De l'adolescence à l'âge adulte, de la campagne à la ville.

Taïwan, 1965.

Deux amis d'enfance décident de quitter leur petit village de montagne pour aller travailler à Taipei, la capitale, et, pour l'un d'entre eux, de poursuivre ses études aux cours du soir...

En 1986 sortait donc ce film de Hou Hsiao Hsien, qui fermait sa trilogie autobiographique.

C'est une comédie dramatique qui se joue sur deux plans : un plan personnel où l'on voit deux jeunes gens quitter définitivement l'adolescence pour entrer dans l'âge adulte, auquel se superpose une transition géographique puisque ces jeunes gens vont aussi devoir quitter leur cocon familial, et passer de la campagne à la ville.

Le film est d'une très rare délicatesse, filmant ses protagonistes sans que la caméra ne semble jamais intrusive, sans que ces jeunes gens semblent ni heureux ni malheureux dans ce moment de transition dans leur vie, sans que le réalisateur n'insuffle le moindre sentiment traumatique lié à cette transition.

C'est le train qu'il empruntent pour revenir voir leurs familles qui symbolise le lien presque indéfectible qui nous relie tous à notre enfance et à notre adolescence, qui matérialise les retours vers ce que sont nos "racines".

Hou Hsiao Hsien construit son film par petites touches en forme de gestes quotidien, en famille, au travail, entre amis... et c'est admirable en tout point.
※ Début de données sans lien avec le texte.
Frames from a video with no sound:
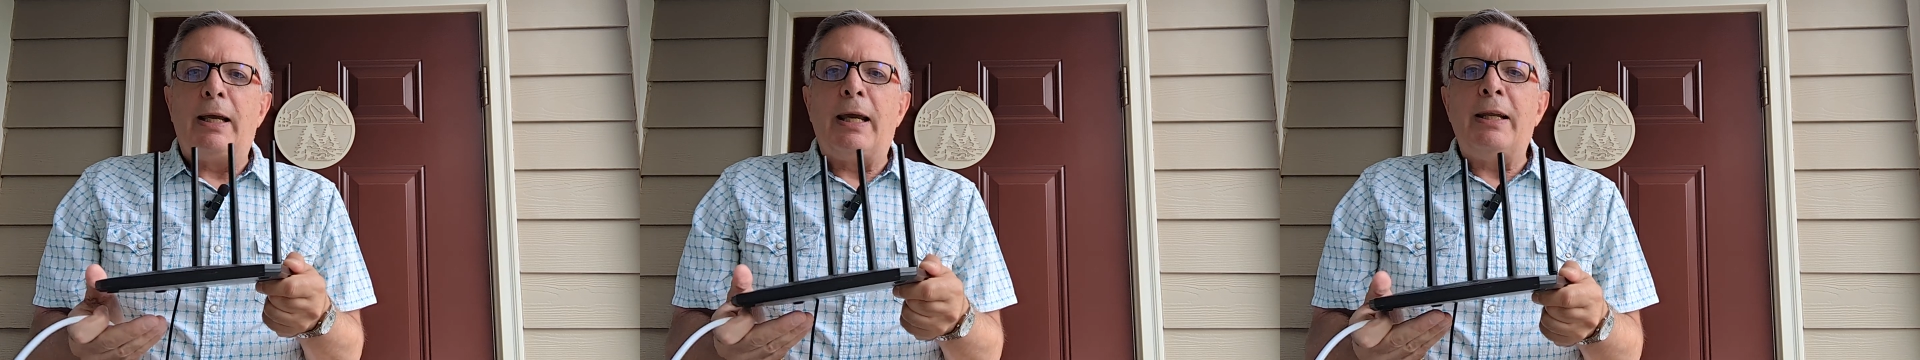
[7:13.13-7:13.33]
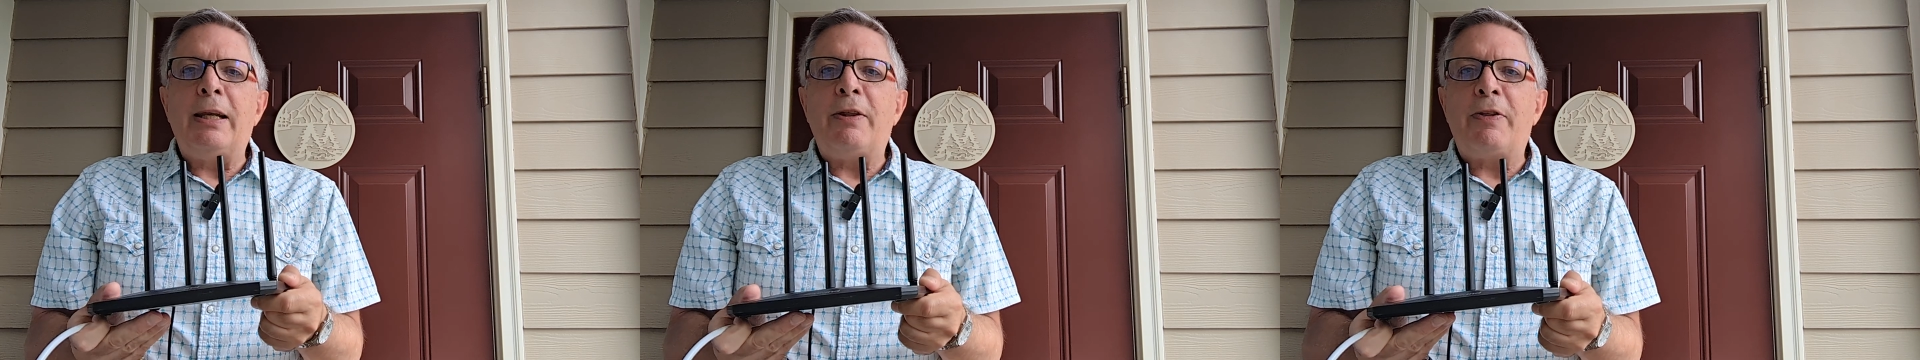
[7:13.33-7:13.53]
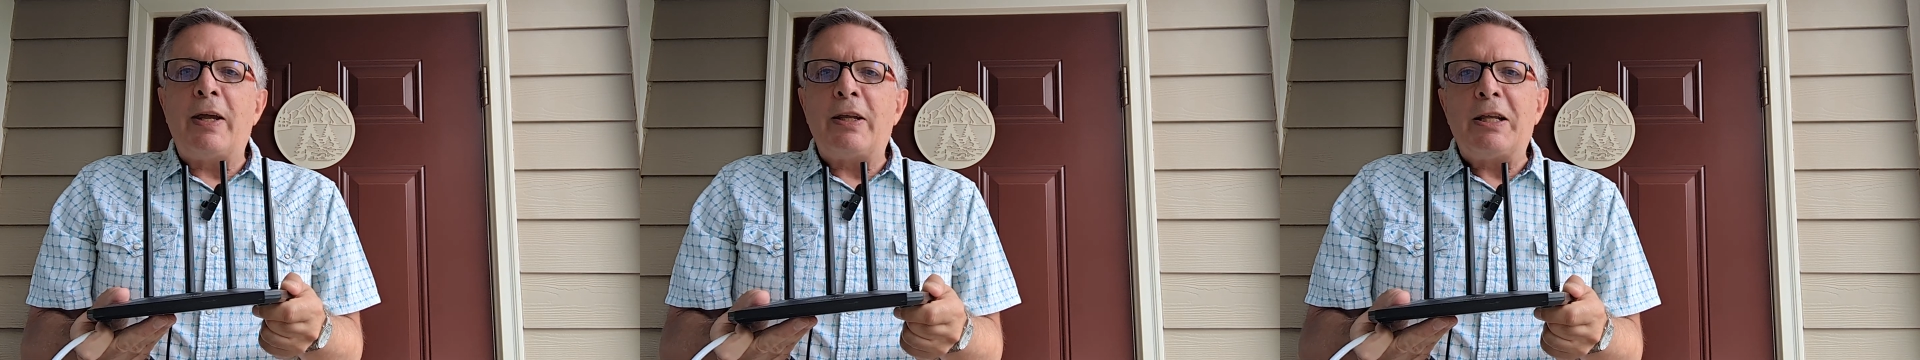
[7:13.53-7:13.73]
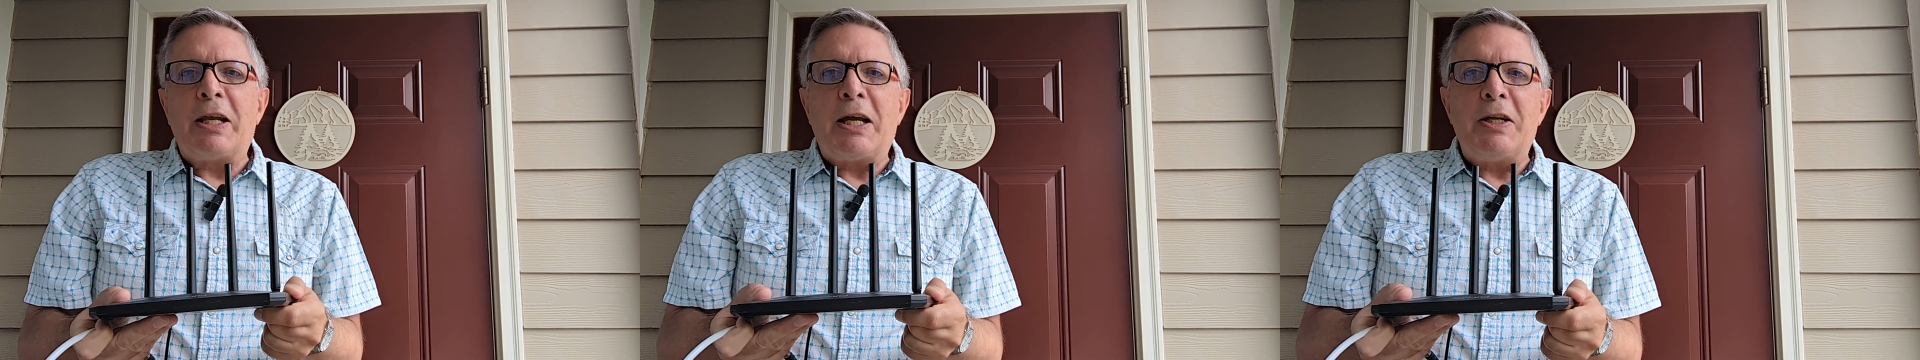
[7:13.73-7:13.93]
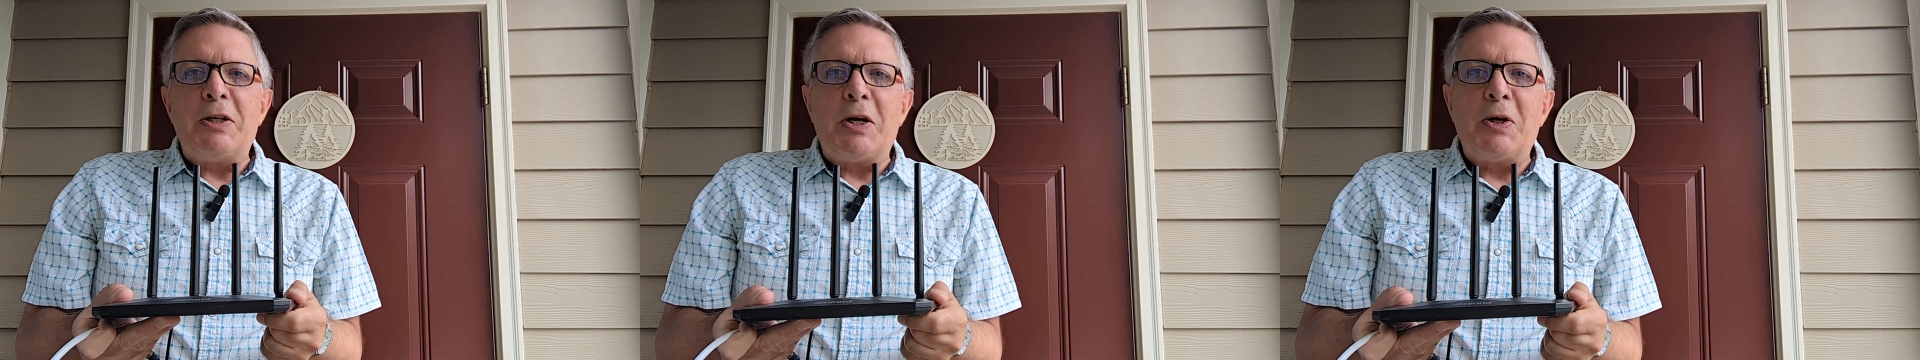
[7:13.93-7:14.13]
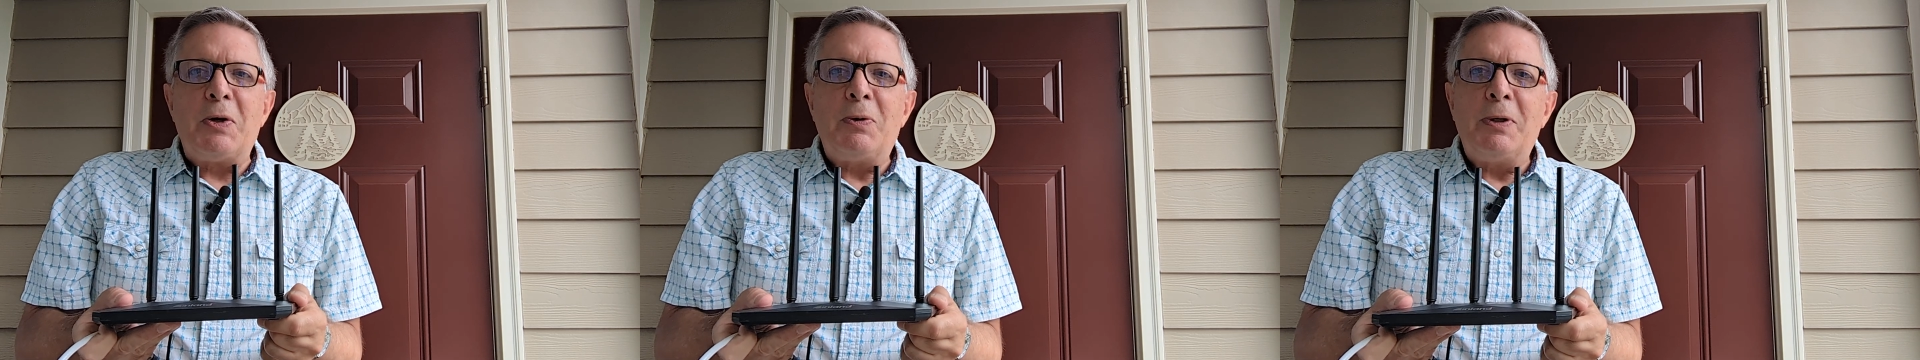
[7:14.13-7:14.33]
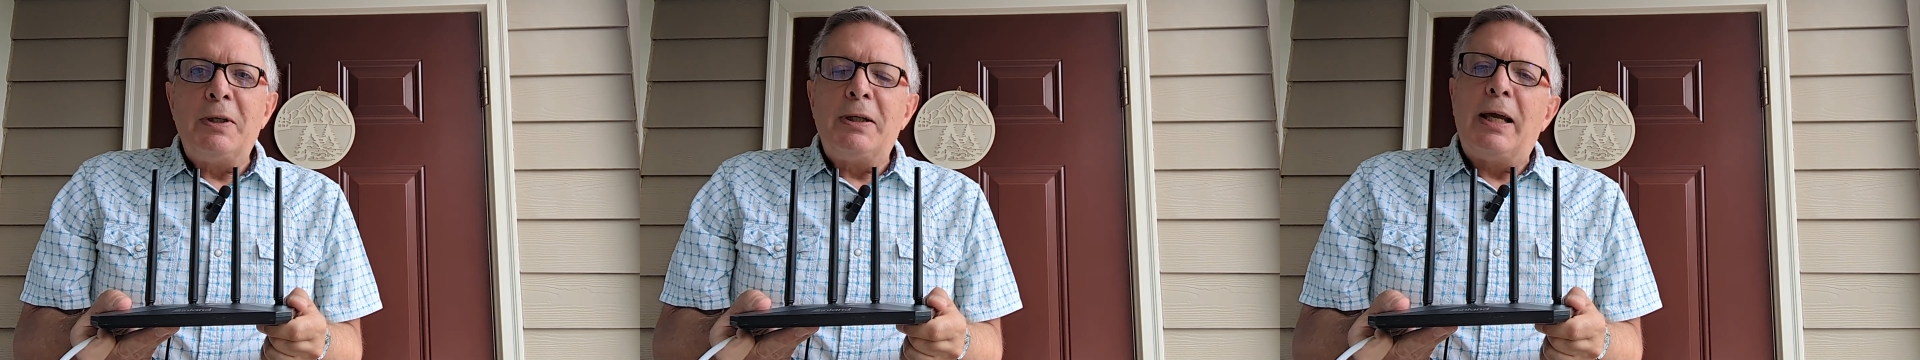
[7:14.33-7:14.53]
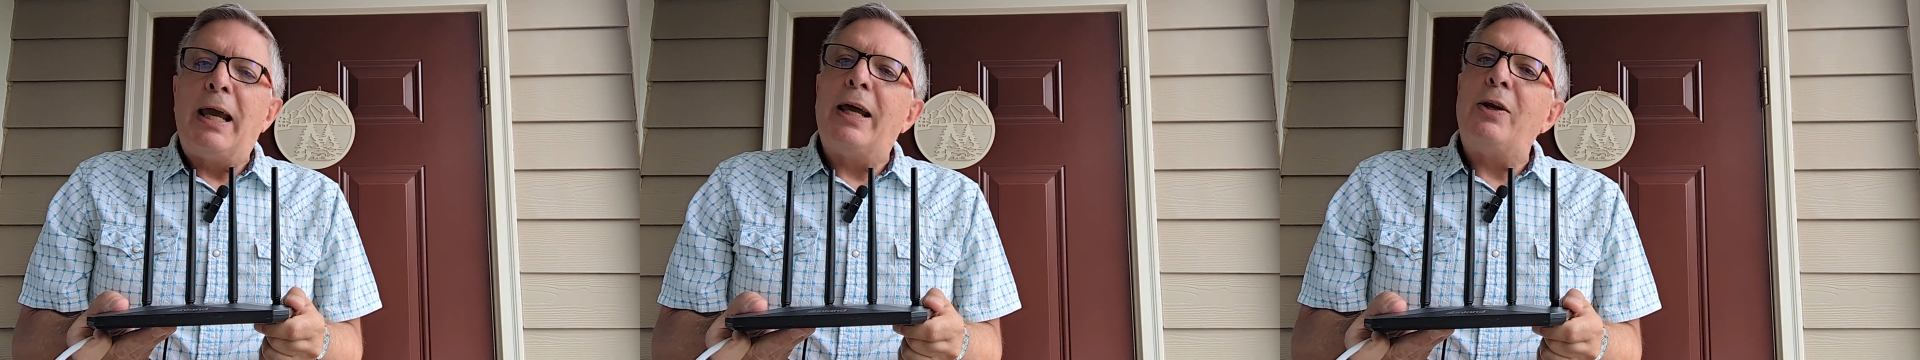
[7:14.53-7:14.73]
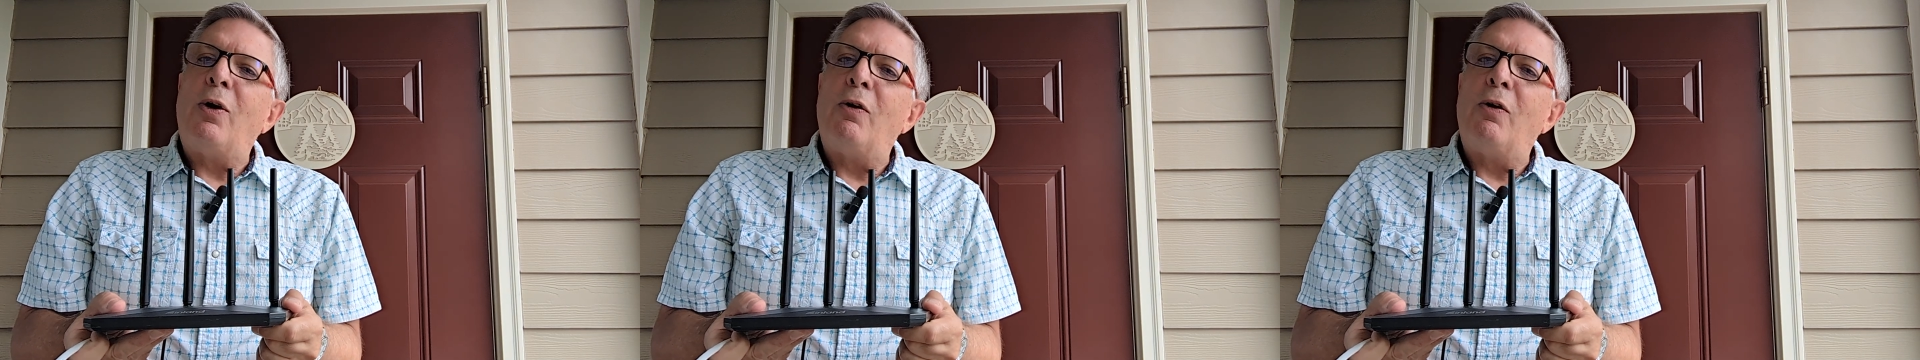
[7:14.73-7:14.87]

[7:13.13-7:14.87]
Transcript: anything that I know, and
Les scènes se déploient avec beaucoup de tendresse, grâce à des plans-séquences fixes magnifiquement cadrés, et cherchant à capter avec tendresse les émotions qui passent sur les visages des protagonistes. Très belle distribution, où Shufang Chen, Ko Lawrence, Li Tien-lu, Lin Yang, Mei Fang, etc... sont admirables.

C'est incontestablement un très grand film, réalisé par un maître du cinéma. Et je regrette que cette délicatesse ne soit pas plus "populaire".